Victor Lessard à la télé

L’univers de Michaud, lui aussi, s’élargit sans cesse, alors que le tournage de la première saison de l’adaptation télé des histoires de Victor Lessard est en cours. L’hiver prochain, les abonnés du Club illico découvriront Patrice Robitaille dans la peau de l’enquêteur et Julie Le Breton dans celle de sa partenaire Jacinthe.

Lorsque l’écrivain a vu ses personnages et ses intrigues prendre vie en trois dimensions, il a été secoué. «C’était un éblouissement, comme un gros coup de poing! Quand j’ai vu la bande-annonce de 45 secondes lors du lancement de la saison d’Illico, j’ai été envahi par un tas d’émotions brutes.»

Pourtant, loin de lui l’envie de passer ses journées sur les plateaux. «Ce ne serait pas utile. J’ai écrit les épisodes, mais à partir de là, c’est le réalisateur Patrice Sauvé, les acteurs et toute l’équipe technique qui vont en faire un produit fini.

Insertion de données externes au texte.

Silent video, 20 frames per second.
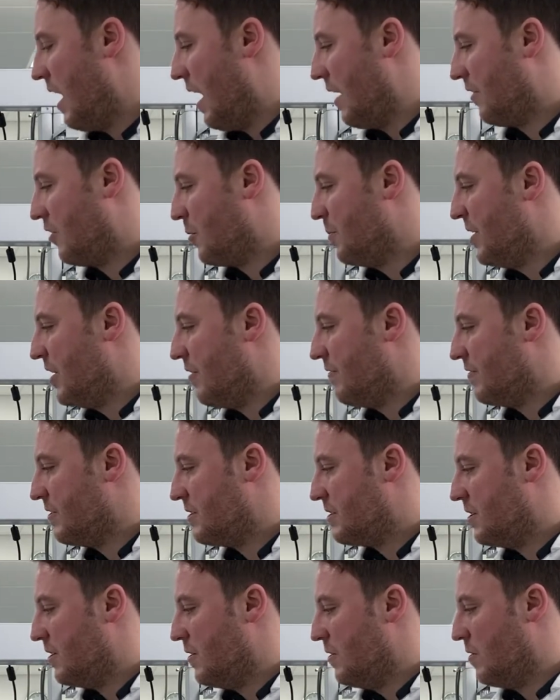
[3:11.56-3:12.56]
And coming over
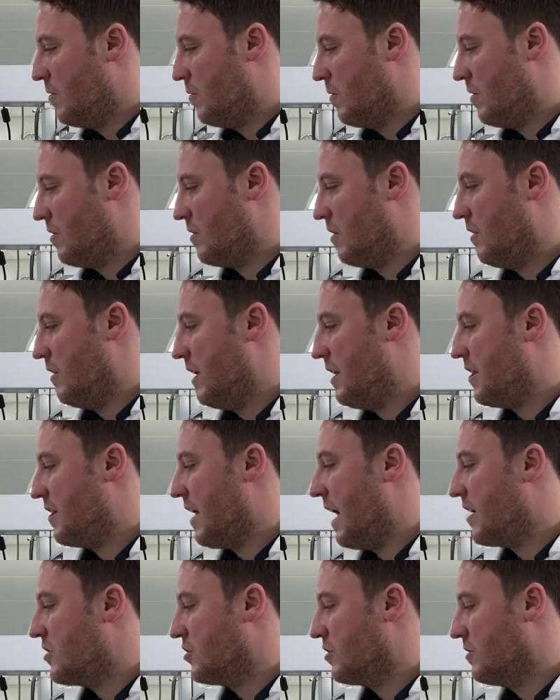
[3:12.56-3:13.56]
to this
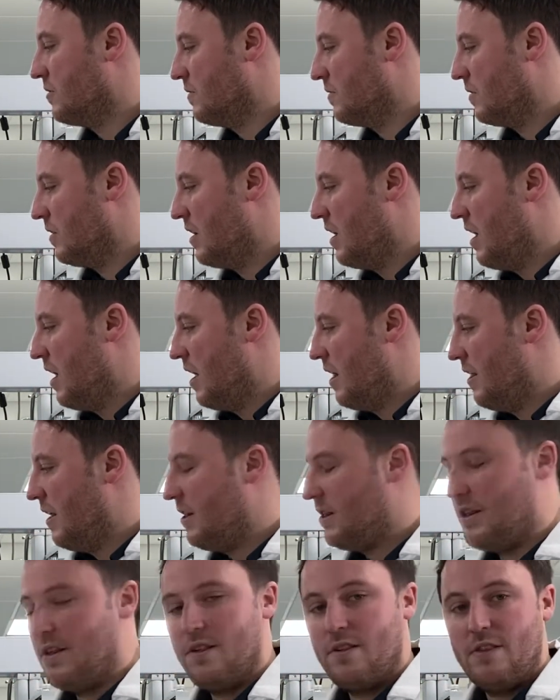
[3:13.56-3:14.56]
section,
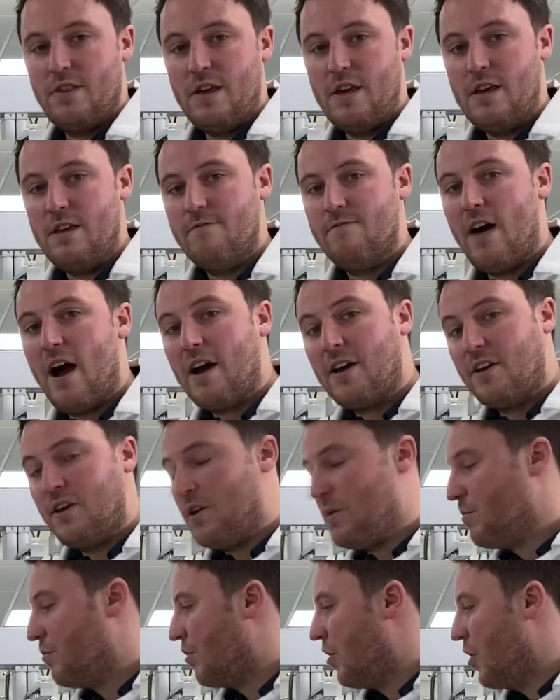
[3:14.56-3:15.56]
this is the
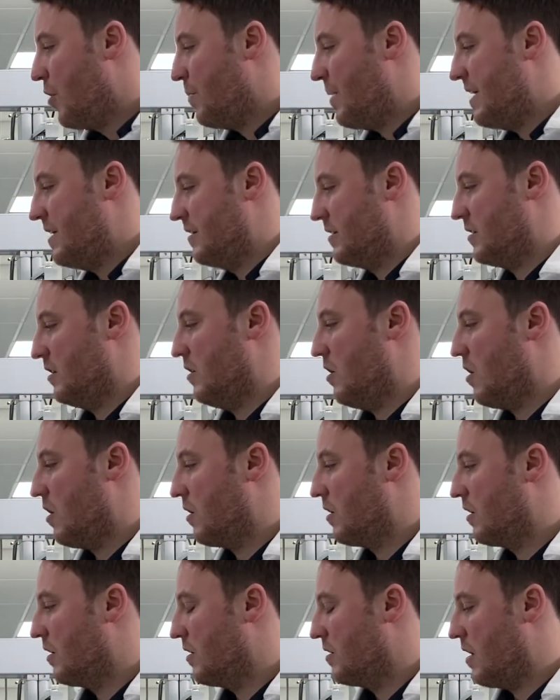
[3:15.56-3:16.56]
vacuum probe interlock,
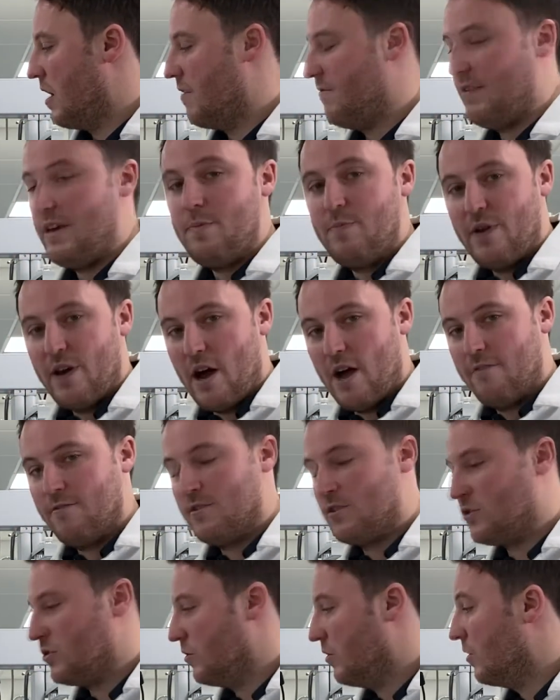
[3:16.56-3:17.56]
VPI
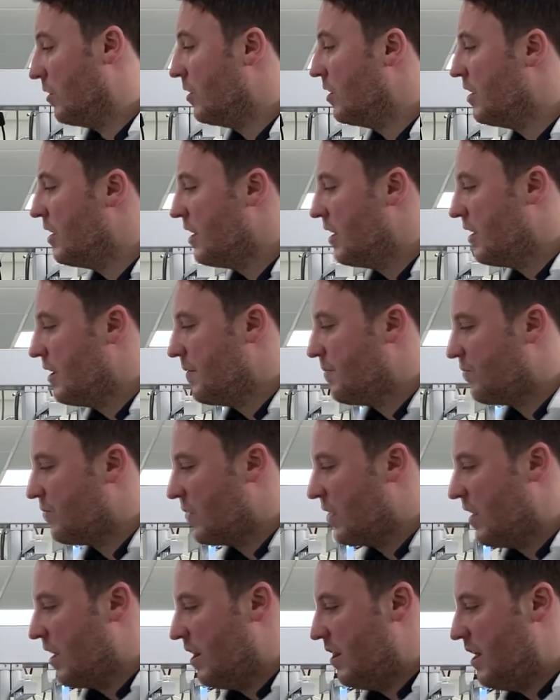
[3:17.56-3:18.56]
for short.
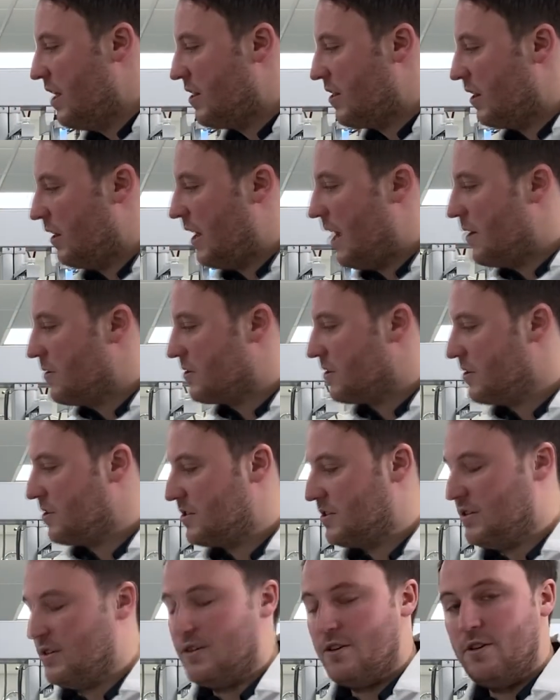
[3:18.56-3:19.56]
This allows us
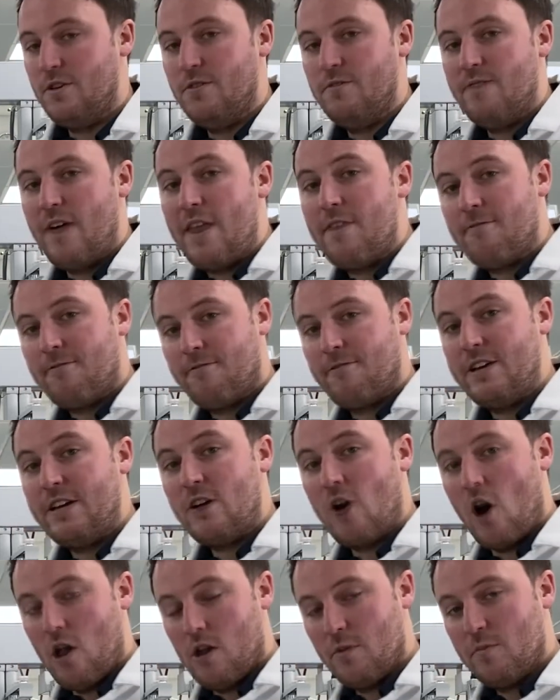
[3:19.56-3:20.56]
to do vent-free
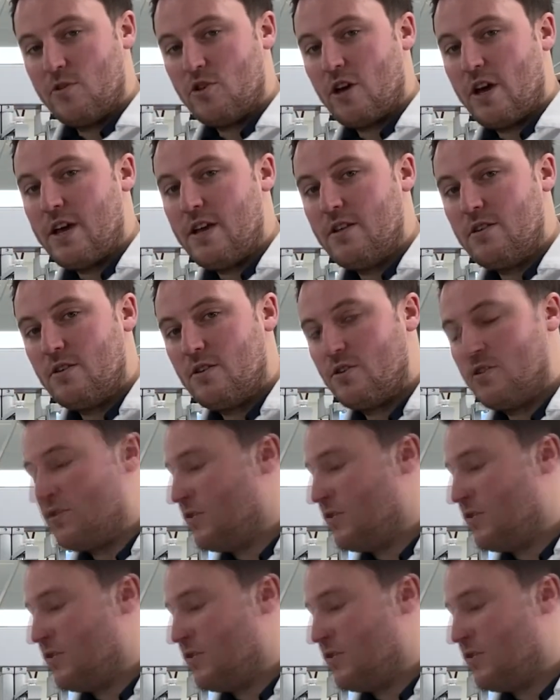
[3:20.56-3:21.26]
column change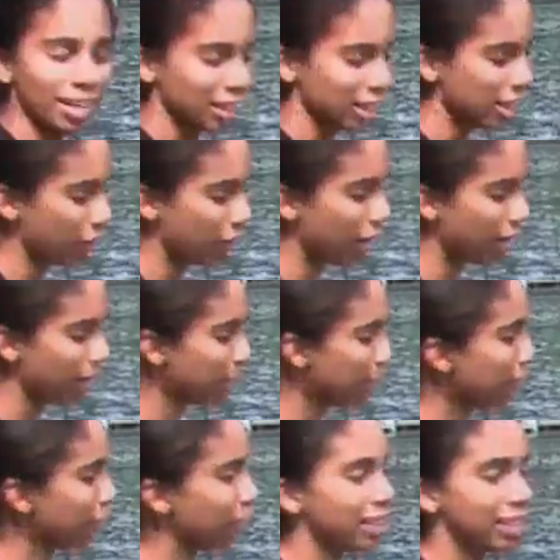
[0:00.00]
and if I
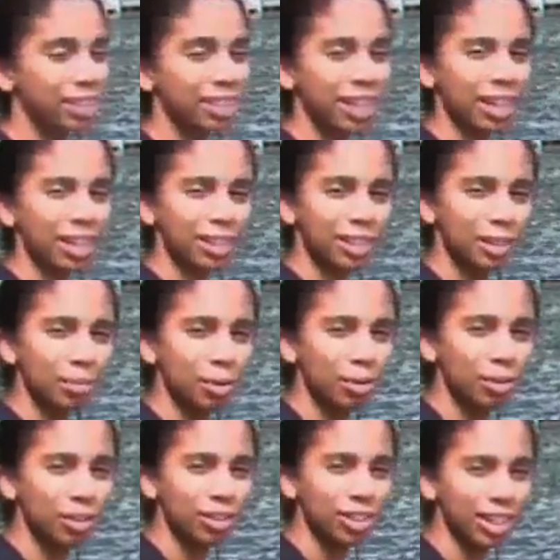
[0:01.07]
move these things, the
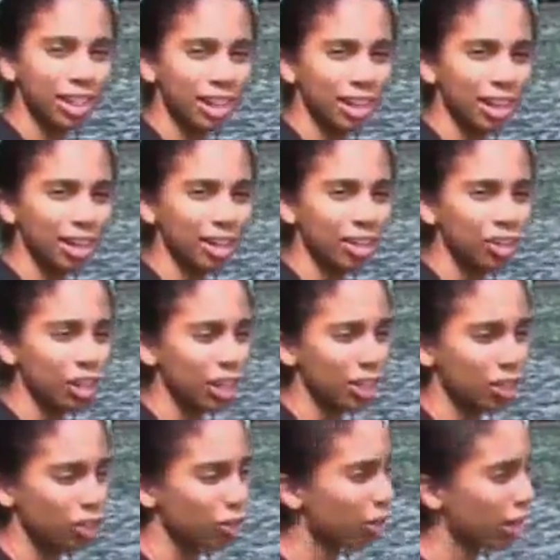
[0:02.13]
motors can uh,
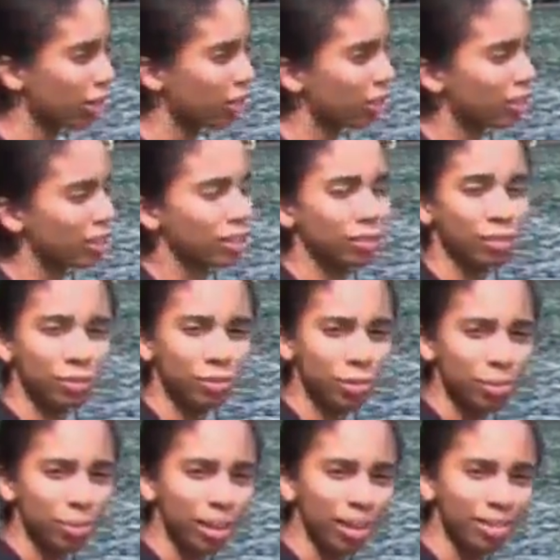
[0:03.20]
change directions for the
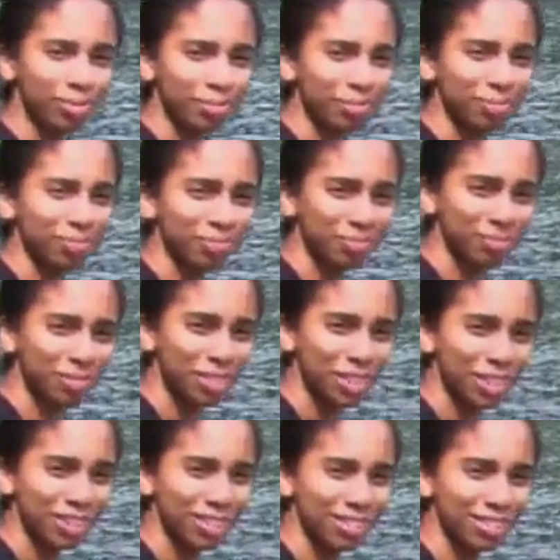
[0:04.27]
robot. I don't
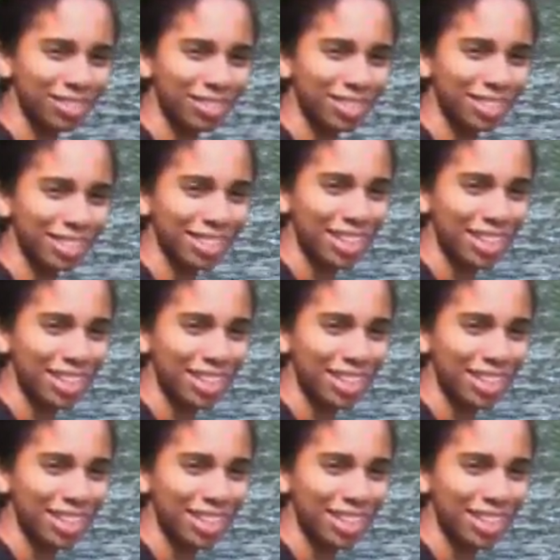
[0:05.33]
so. believe you show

J’avais aussi besoin de recul sur la première saison, pendant que j’écrivais la deuxième.»

Bien que l’écriture de la série télé soit sa priorité actuelle, l’écrivain a débuté un autre roman avec Lessard. «Mon rêve le plus fou est de le publier à l’automne 2017, mais je ne veux rien forcer. Il faut que ça reste dans le plaisir.»